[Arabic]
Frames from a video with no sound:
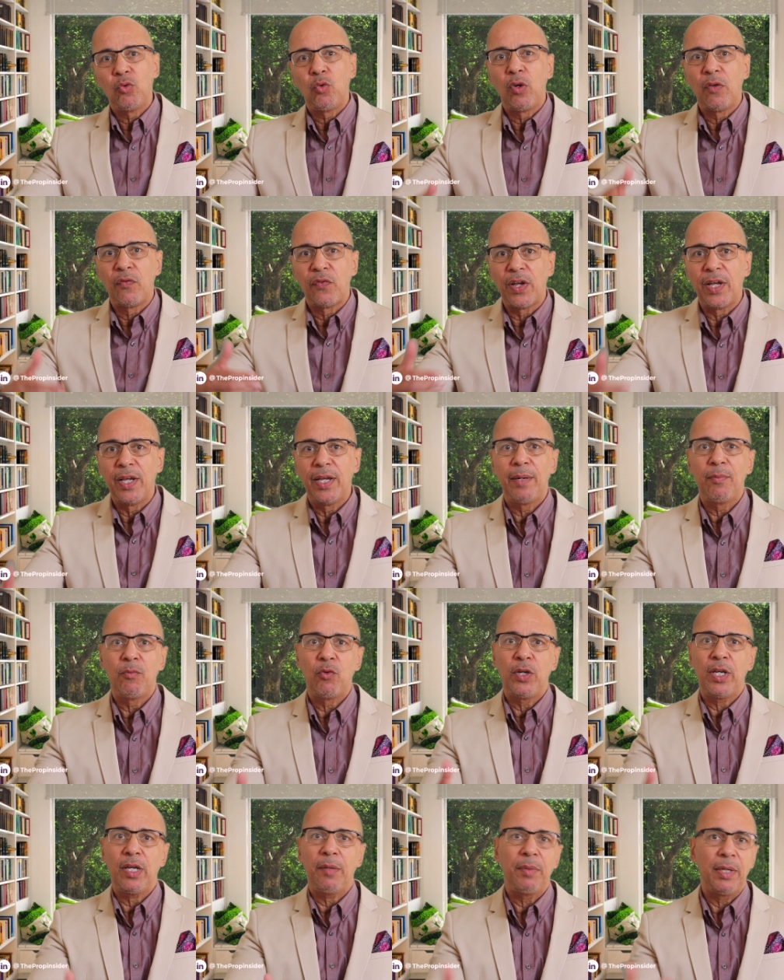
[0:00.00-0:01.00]

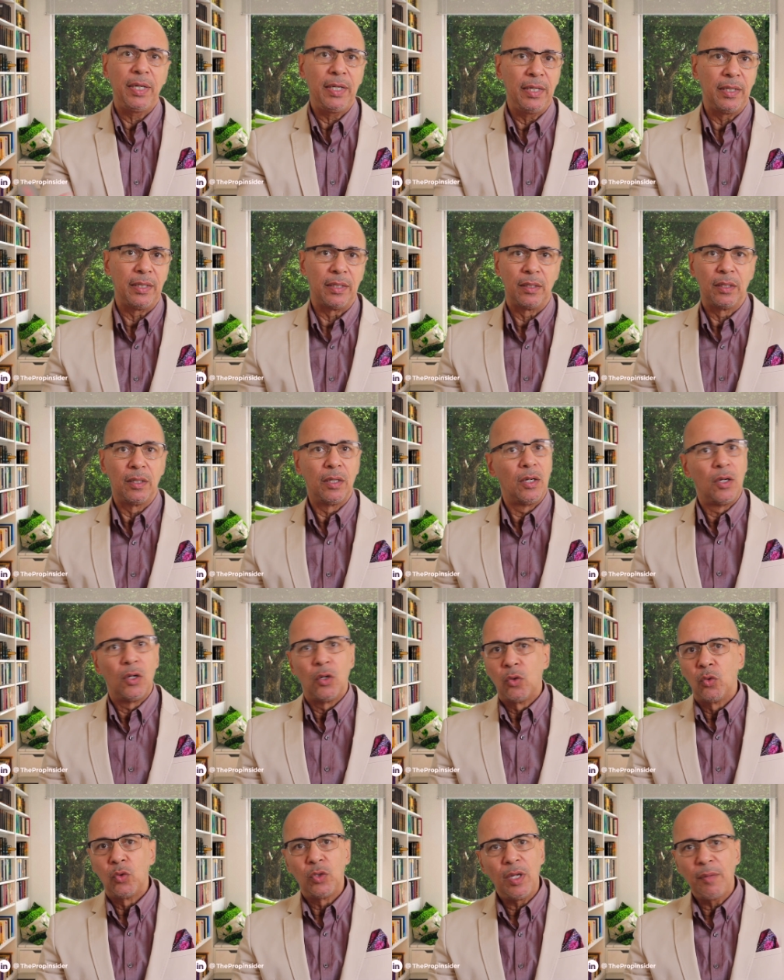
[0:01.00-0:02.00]
ويفهمه يعمل ايه
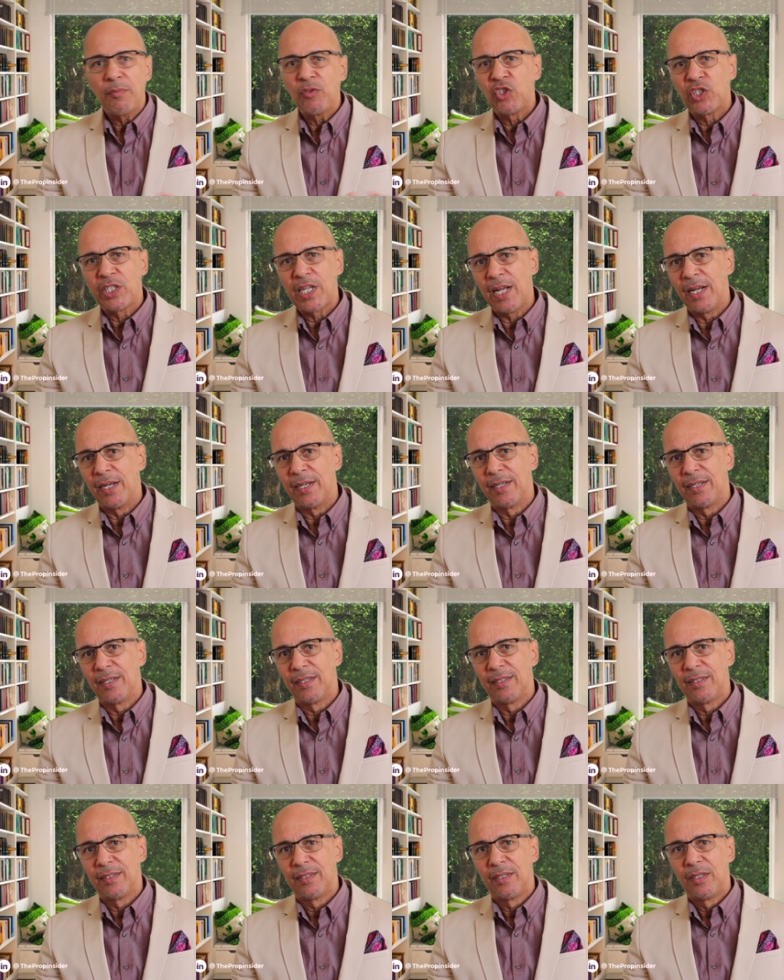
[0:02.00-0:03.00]
وده مش سهل
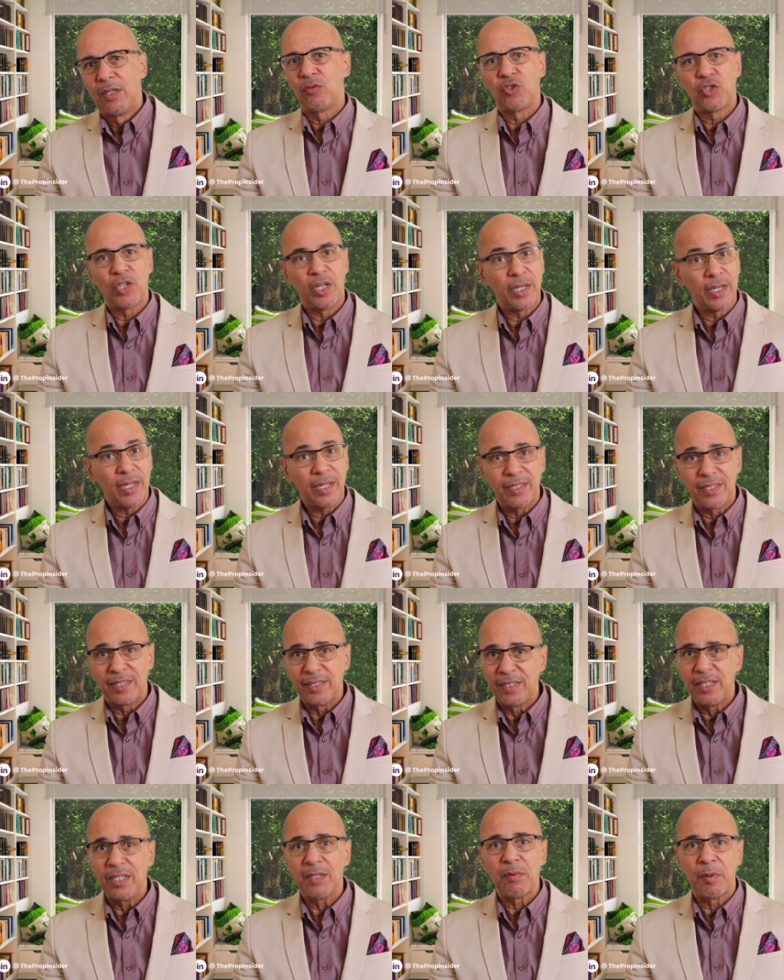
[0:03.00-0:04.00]
وشركات
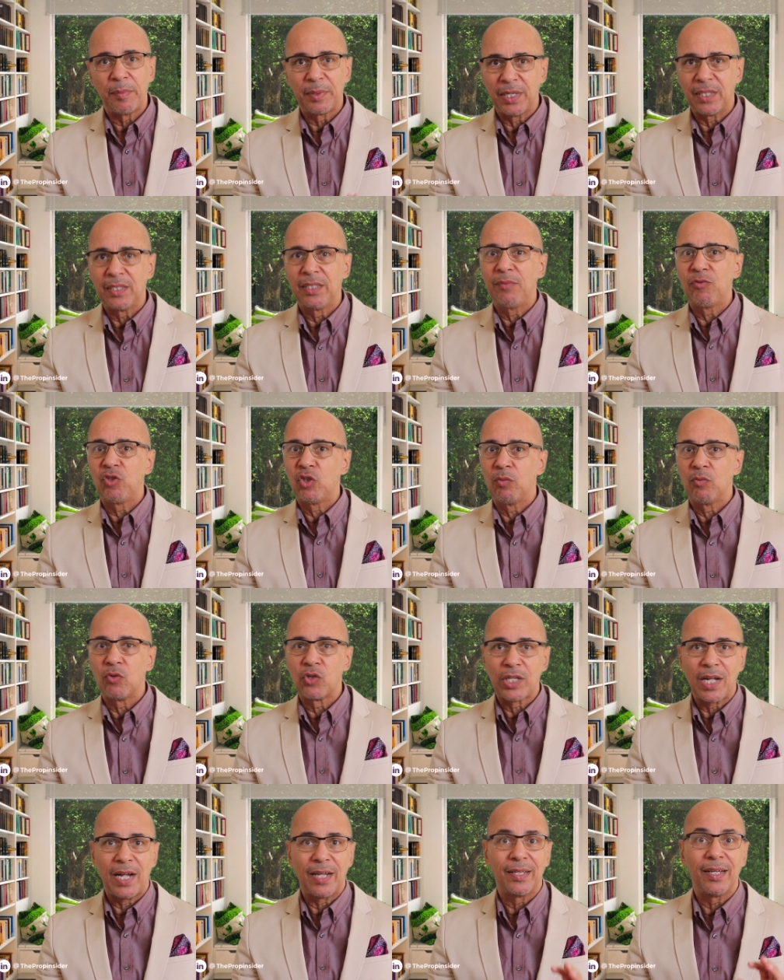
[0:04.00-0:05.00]
كتير ما بتقدمش
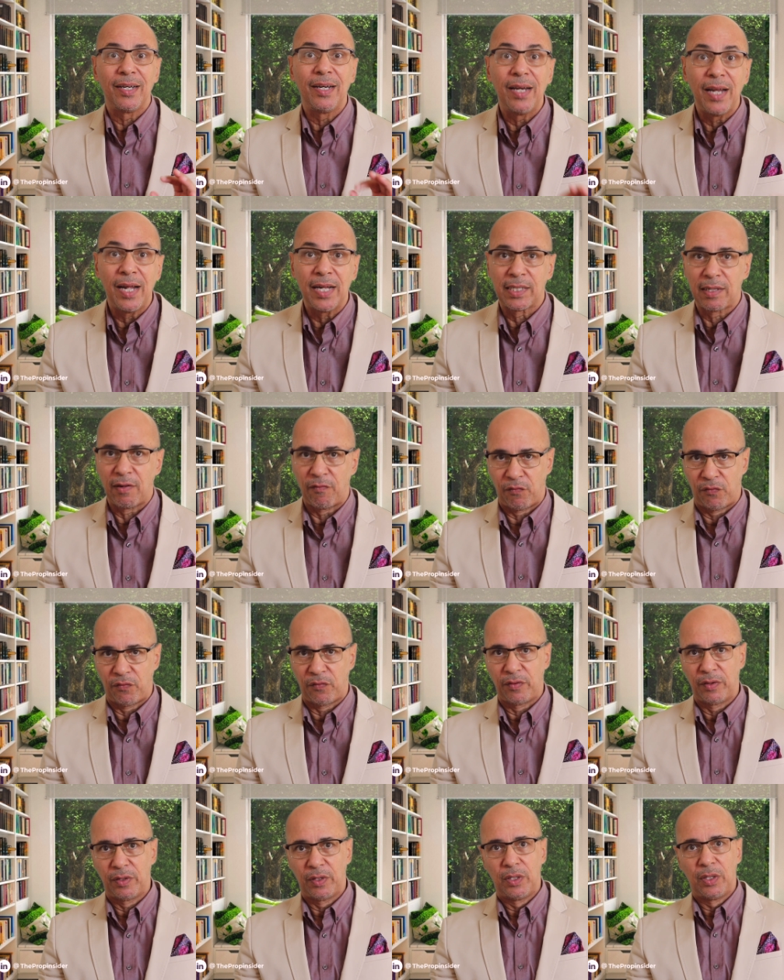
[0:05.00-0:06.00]
المساعده للاسف
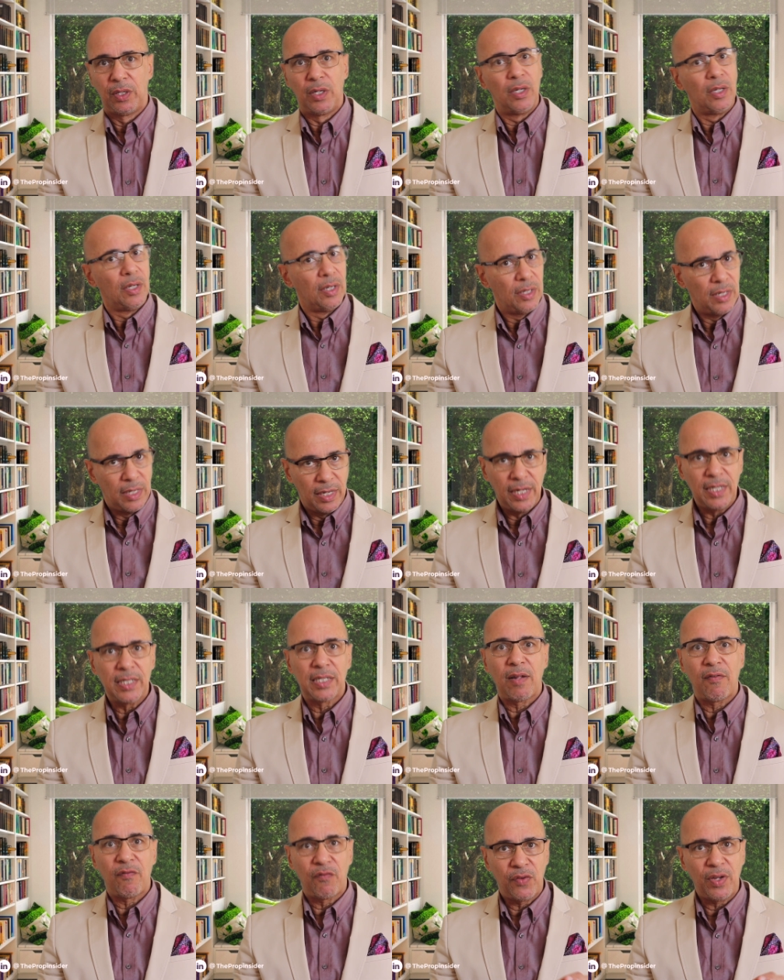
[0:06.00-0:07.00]

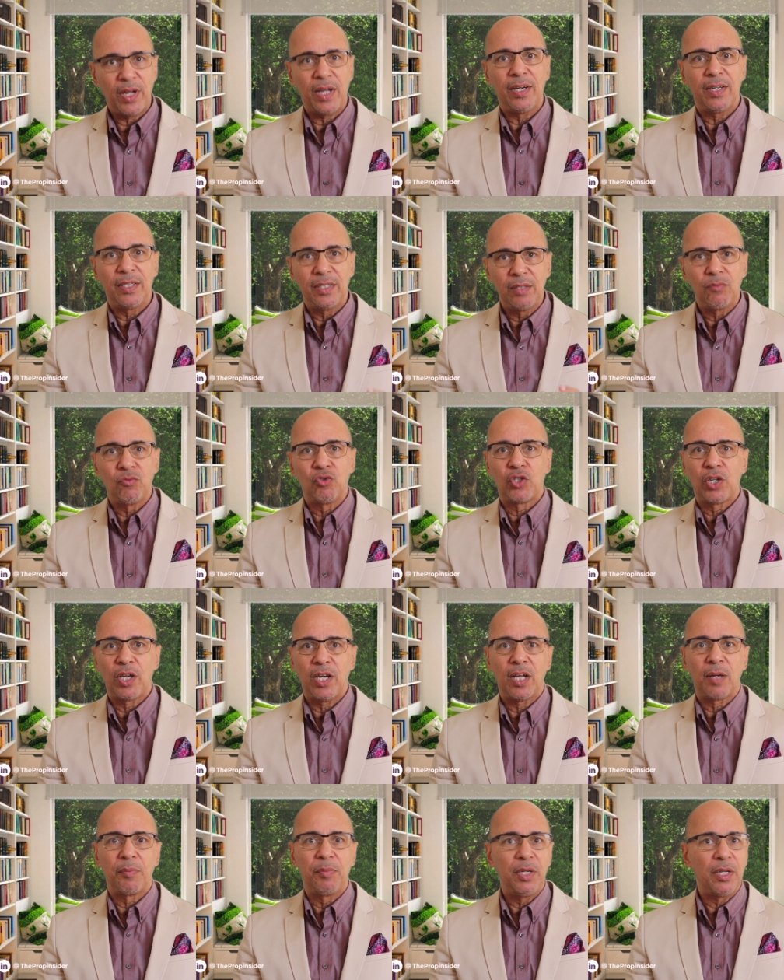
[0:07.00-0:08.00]
للاسف فعلا دي
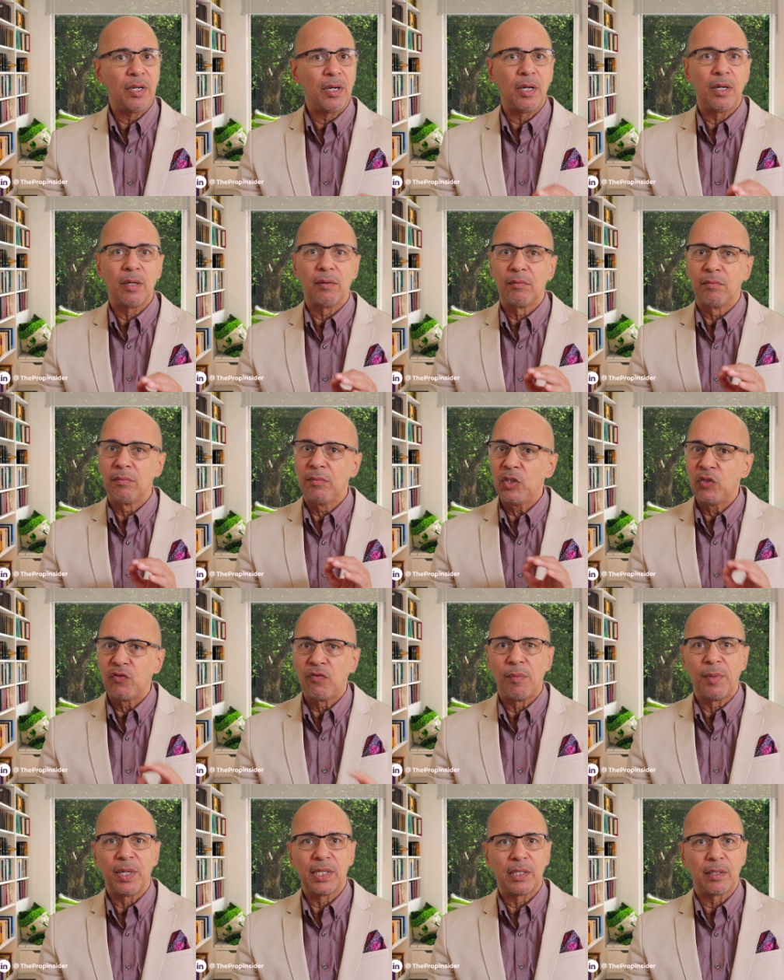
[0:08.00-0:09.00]
مشكله كبيره مش
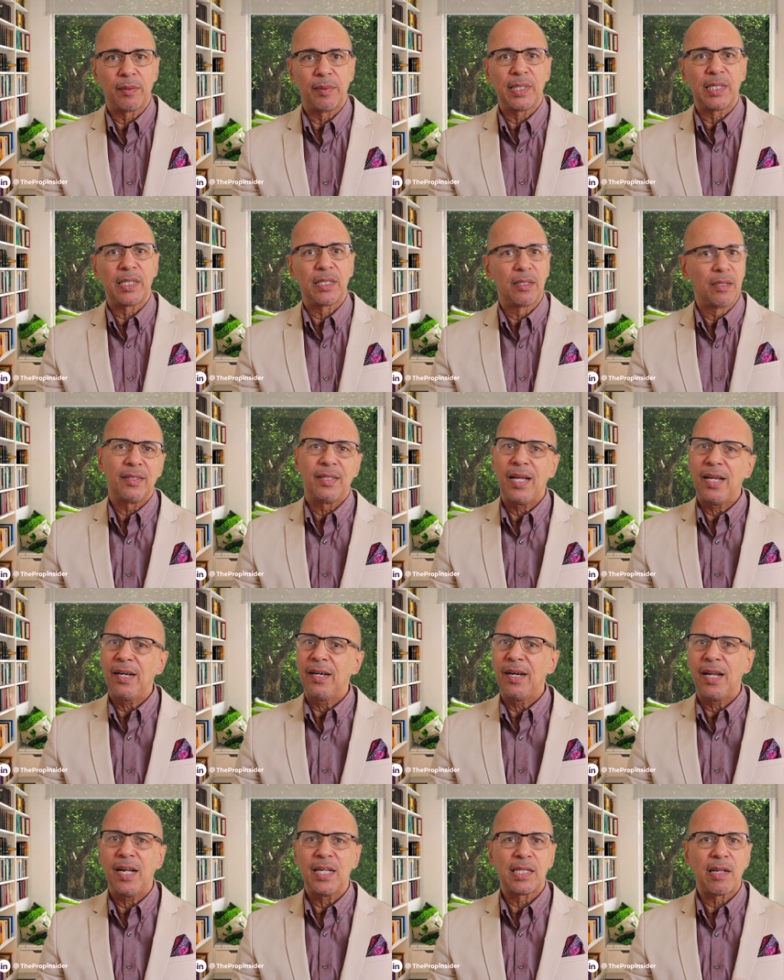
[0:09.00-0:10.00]
في مصر بس ده
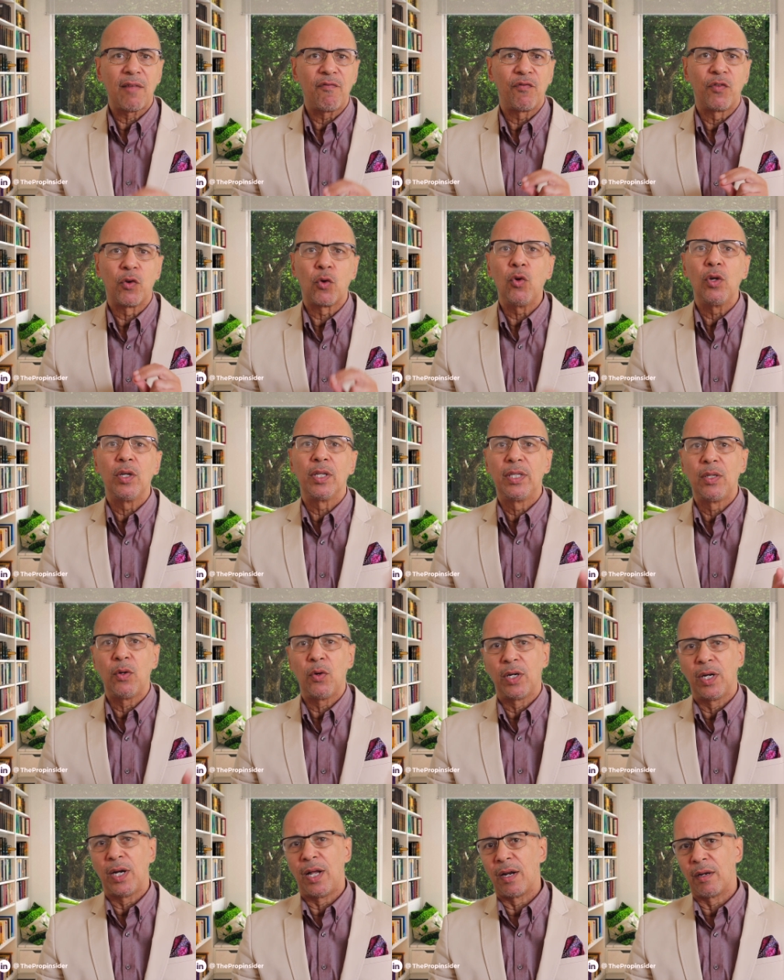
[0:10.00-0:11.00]
للاسف في كل
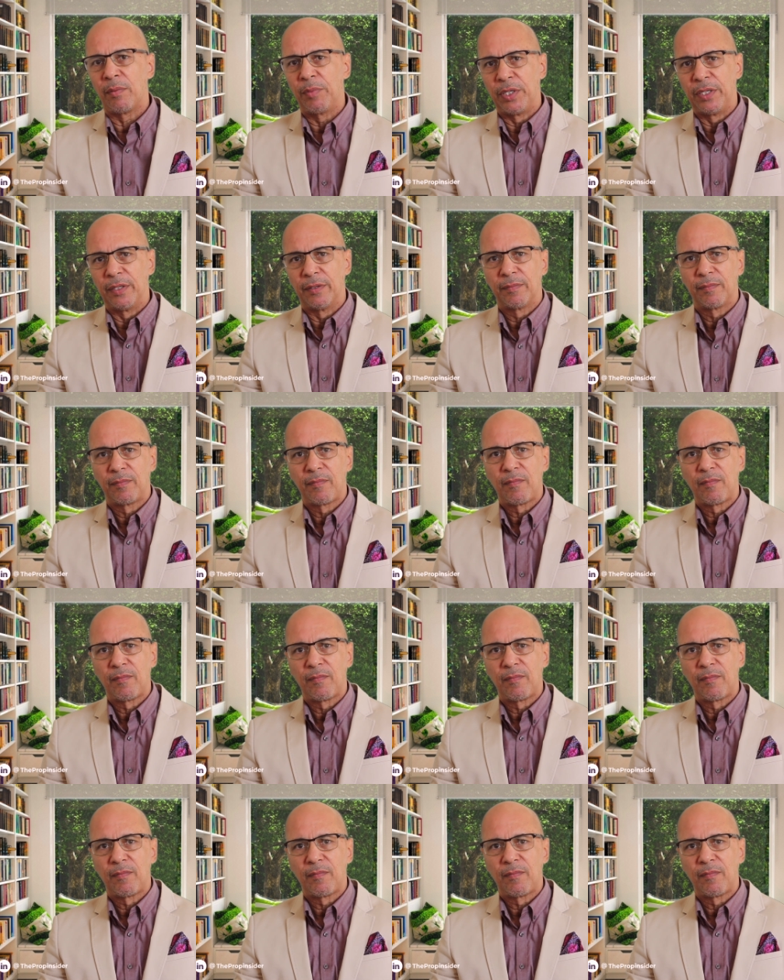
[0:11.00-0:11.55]
الدول العربيه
::::::::::
Exactly the lines from the one with "[0:01.00-0:02.00]" through the end of the listing above are to be repeated, with no pictures.

[0:01.00-0:02.00]
ويفهمه يعمل ايه
[0:02.00-0:03.00]
وده مش سهل
[0:03.00-0:04.00]
وشركات
[0:04.00-0:05.00]
كتير ما بتقدمش
[0:05.00-0:06.00]
المساعده للاسف
[0:06.00-0:07.00]

[0:07.00-0:08.00]
للاسف فعلا دي
[0:08.00-0:09.00]
مشكله كبيره مش
[0:09.00-0:10.00]
في مصر بس ده
[0:10.00-0:11.00]
للاسف في كل
[0:11.00-0:11.55]
الدول العربيه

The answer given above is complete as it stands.